In the present study, receptor induced 3D-QSAR model was developed for a set of 46 thieno[2,3-b]pyridine-5-
carbonitrile PKC-θ inhibitors, to explore the structural requirements of the molecules necessary for PKC-θ inhibition.
Since the chemical nature of the studied molecules was different from the crystal ligand of the selected protein, induced fit
docking (IFD) protocol was employed to induce the conformational changes in the active site of the selected protein.

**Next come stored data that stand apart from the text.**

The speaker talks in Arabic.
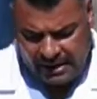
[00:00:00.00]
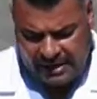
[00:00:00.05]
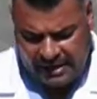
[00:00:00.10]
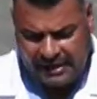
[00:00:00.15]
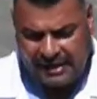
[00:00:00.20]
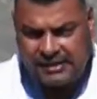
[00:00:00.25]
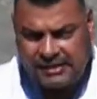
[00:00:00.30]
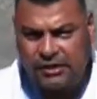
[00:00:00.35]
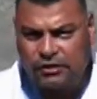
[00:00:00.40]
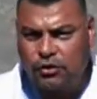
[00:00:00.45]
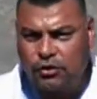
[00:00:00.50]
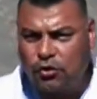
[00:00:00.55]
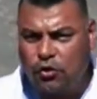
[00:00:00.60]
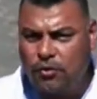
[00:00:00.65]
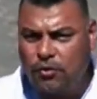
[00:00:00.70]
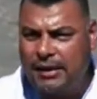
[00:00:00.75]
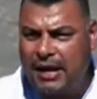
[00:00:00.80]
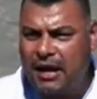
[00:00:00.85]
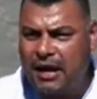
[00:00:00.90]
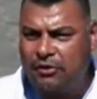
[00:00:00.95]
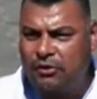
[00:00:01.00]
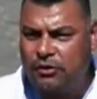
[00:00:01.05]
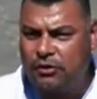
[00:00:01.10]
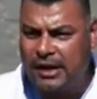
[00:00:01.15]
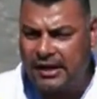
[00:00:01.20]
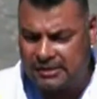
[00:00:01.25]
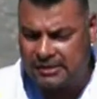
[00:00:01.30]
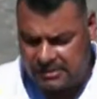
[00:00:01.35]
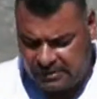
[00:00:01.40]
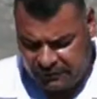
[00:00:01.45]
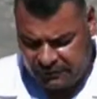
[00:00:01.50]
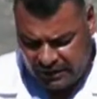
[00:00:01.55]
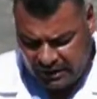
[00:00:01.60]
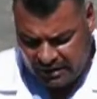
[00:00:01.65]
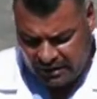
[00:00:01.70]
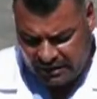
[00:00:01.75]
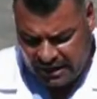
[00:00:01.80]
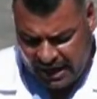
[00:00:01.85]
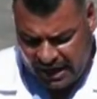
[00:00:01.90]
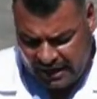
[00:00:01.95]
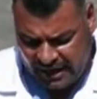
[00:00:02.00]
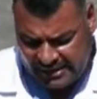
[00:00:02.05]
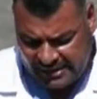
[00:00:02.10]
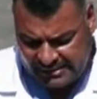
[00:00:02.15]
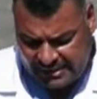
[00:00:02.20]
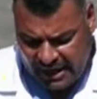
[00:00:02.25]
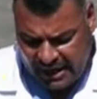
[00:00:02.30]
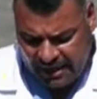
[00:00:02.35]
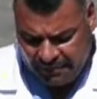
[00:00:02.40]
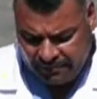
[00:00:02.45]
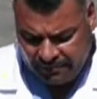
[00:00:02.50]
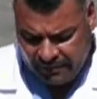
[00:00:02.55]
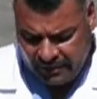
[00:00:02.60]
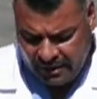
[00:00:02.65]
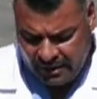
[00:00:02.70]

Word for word: كنيسة الروم الأرثوذكس في قطاع غزةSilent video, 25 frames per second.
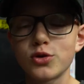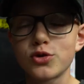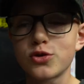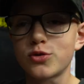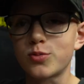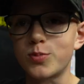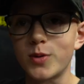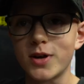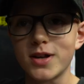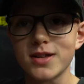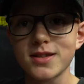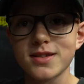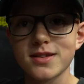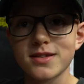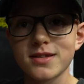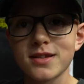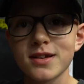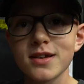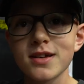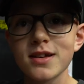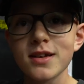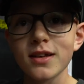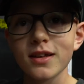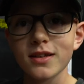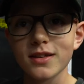suspense
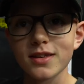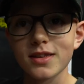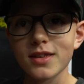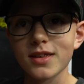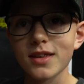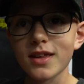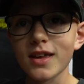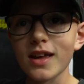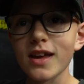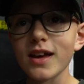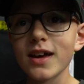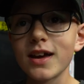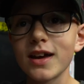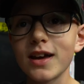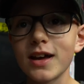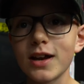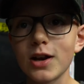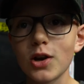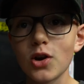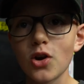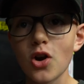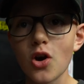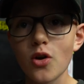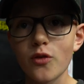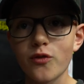et
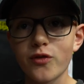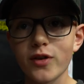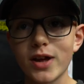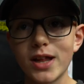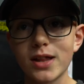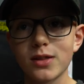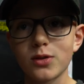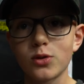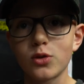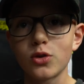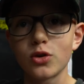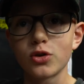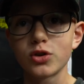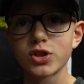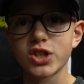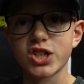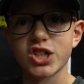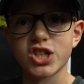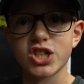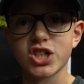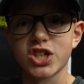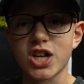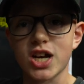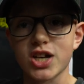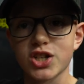le fait de
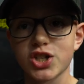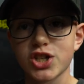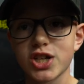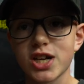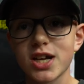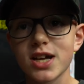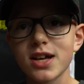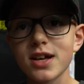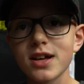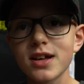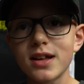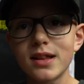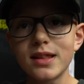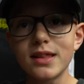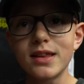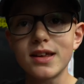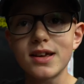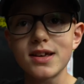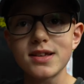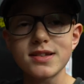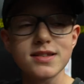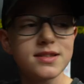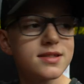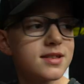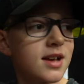chercher
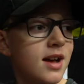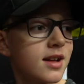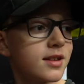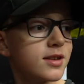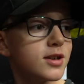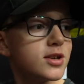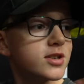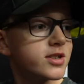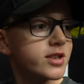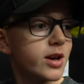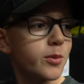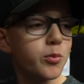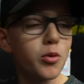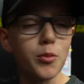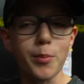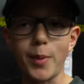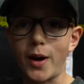des indices un peu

Thereafter, all molecules were docked into the newly generated active site environment of the selected protein using glide
docking program, and the 3D-QSAR analysis was performed in PHASE program utilizing the docking based alignment of
the molecules. The best 3D-QSAR model was selected on the basis of the highest value of Q2
test (0.600), and the selected
model also showed high values of R2 train , 0.915, Pearson-r, 0.801 and low value of SD, 0.241. The contour maps
corresponding to the selected 3D-QSAR model, in combination with docking analysis, helped to explore the essential
amino acid residues involved in binding, and structural requirements of the ligand molecules necessary for
complementary fit with the active site of the protein. Therefore, the information revealed from the generated model can
further be explored as a novel tool for the designing of new congener molecules that can serve as potential therapeutics for
the treatment of various disease conditions associated with abnormal PKC-θ signalling.